PROBLEM TO WORK ON:
Exclude the pictures, and otherwise reproduce the data in full.

══ INFORMATION PROVIDED ══

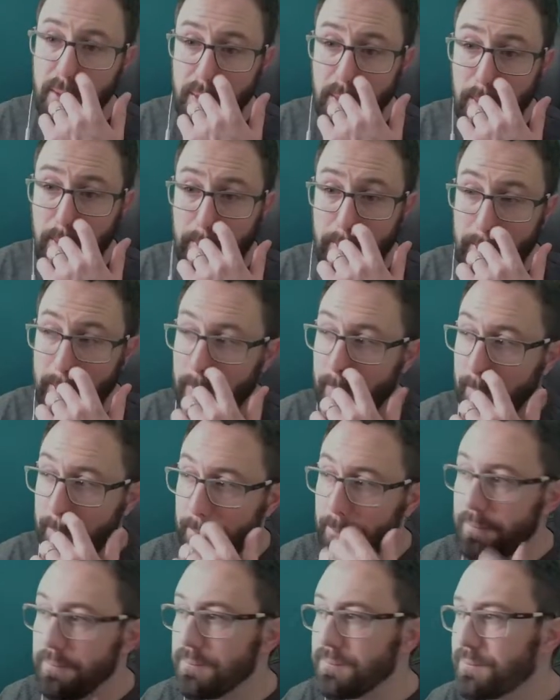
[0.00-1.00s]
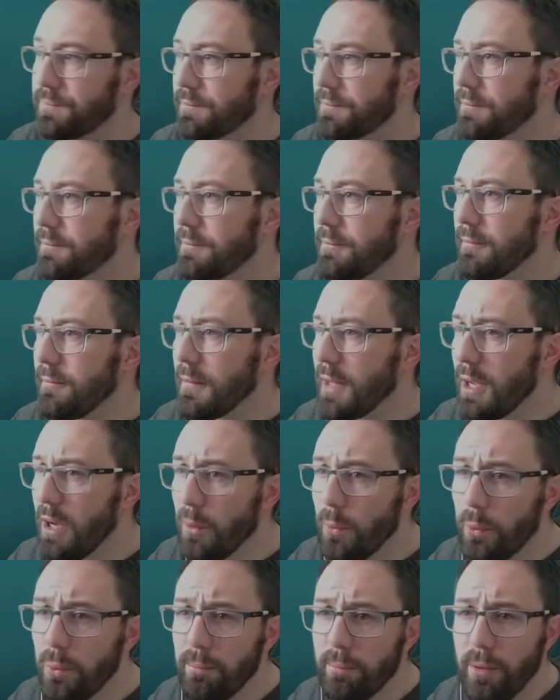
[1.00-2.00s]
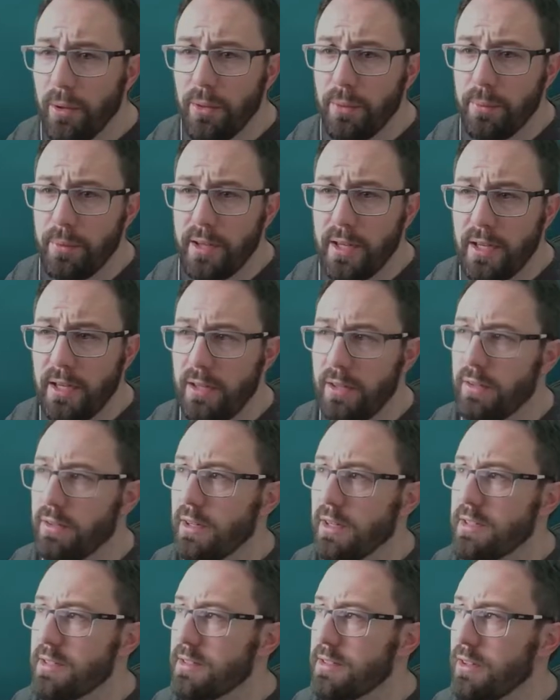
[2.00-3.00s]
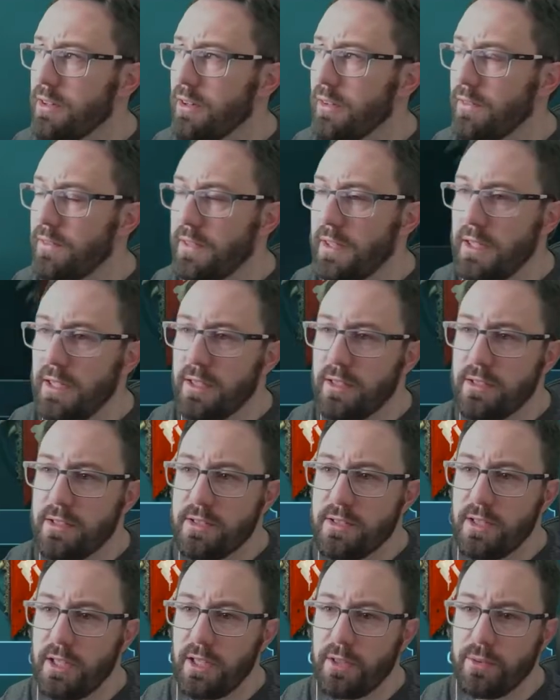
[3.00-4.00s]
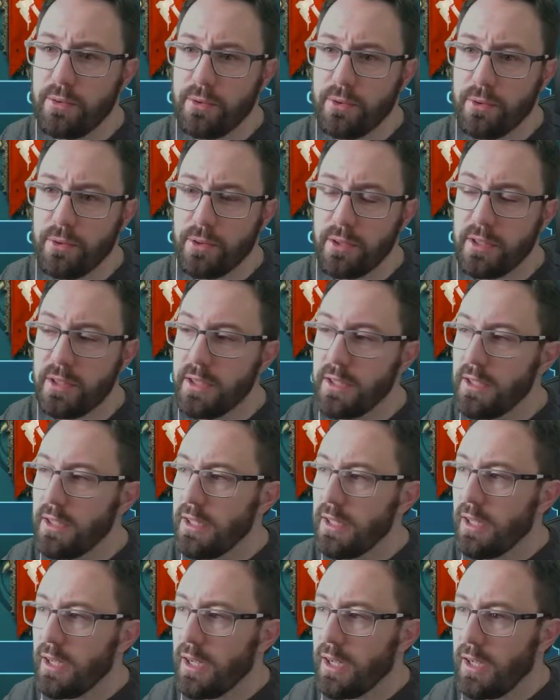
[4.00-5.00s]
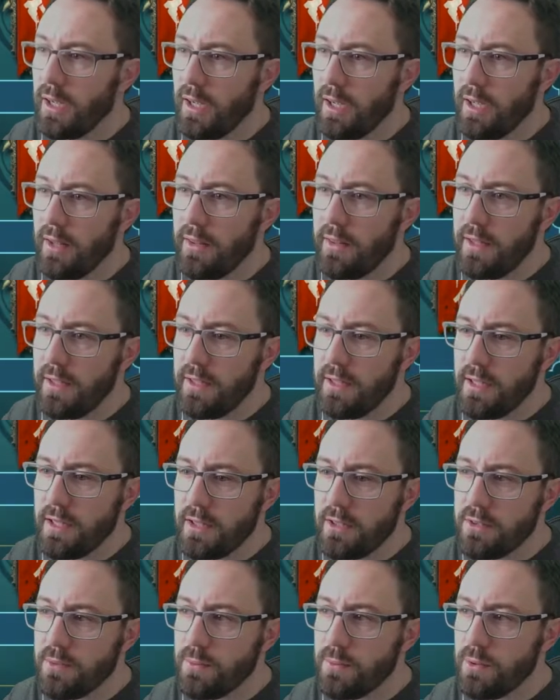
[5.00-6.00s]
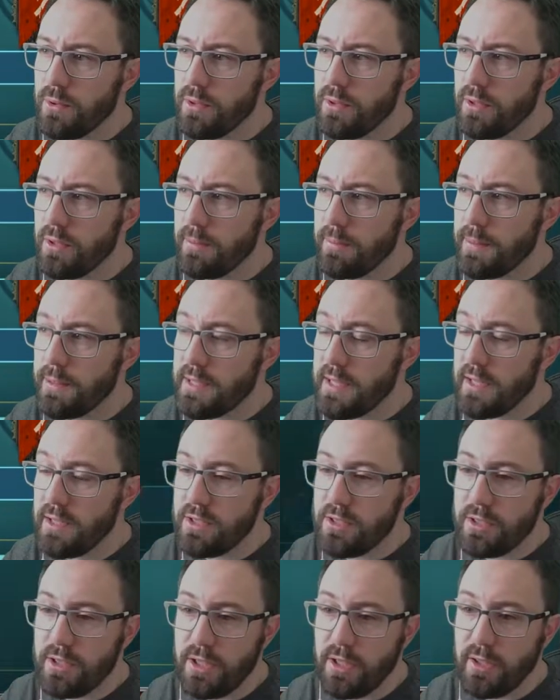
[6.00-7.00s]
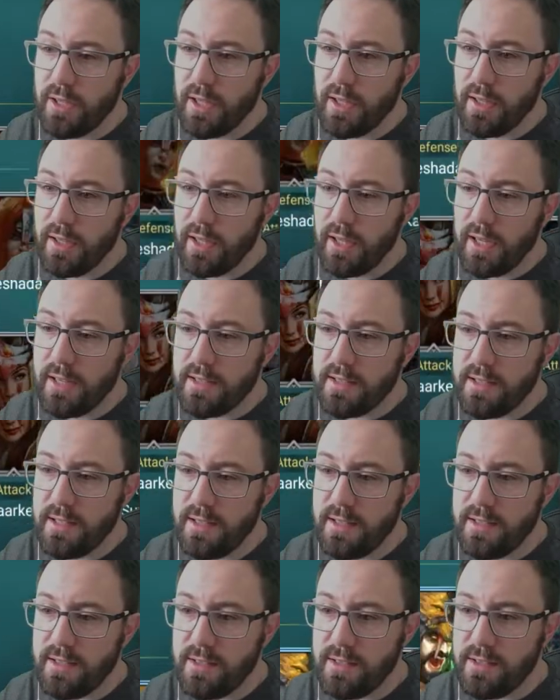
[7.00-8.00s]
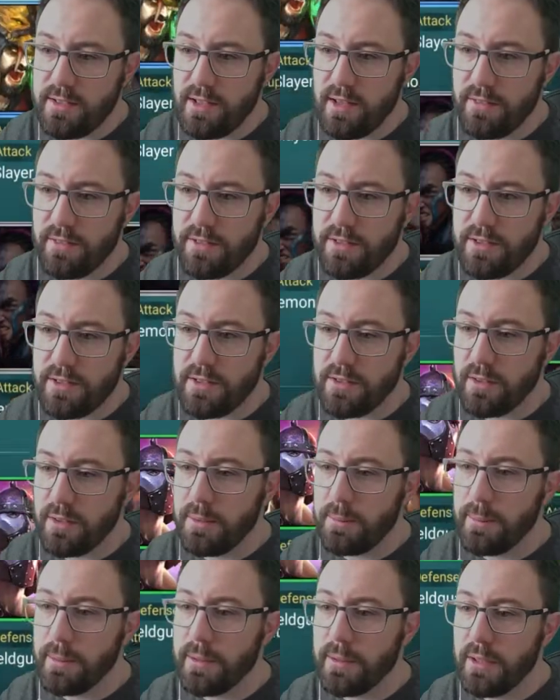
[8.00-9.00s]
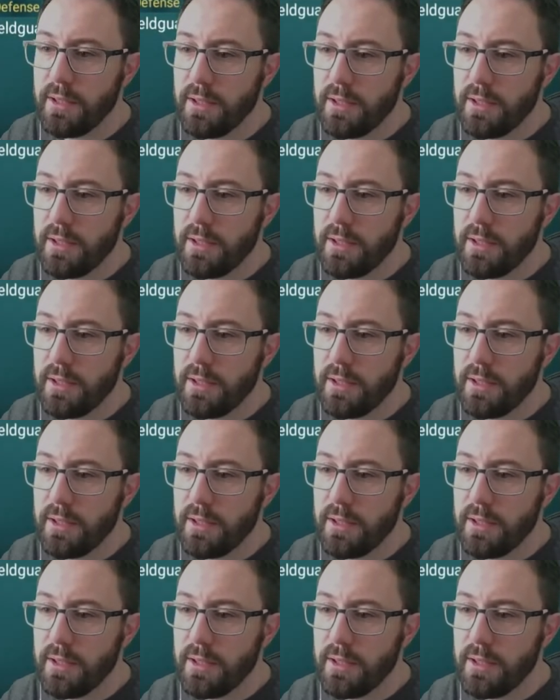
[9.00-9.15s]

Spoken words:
I wouldn't bother with any of the rest of the Sacred Order. The next one potentially you can get is Zepher Sniper.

═══

EXERCISE RESULT:
[0.00-1.00s]
[1.00-2.00s]
[2.00-3.00s]
[3.00-4.00s]
[4.00-5.00s]
[5.00-6.00s]
[6.00-7.00s]
[7.00-8.00s]
[8.00-9.00s]
[9.00-9.15s]

Spoken words:
I wouldn't bother with any of the rest of the Sacred Order. The next one potentially you can get is Zepher Sniper.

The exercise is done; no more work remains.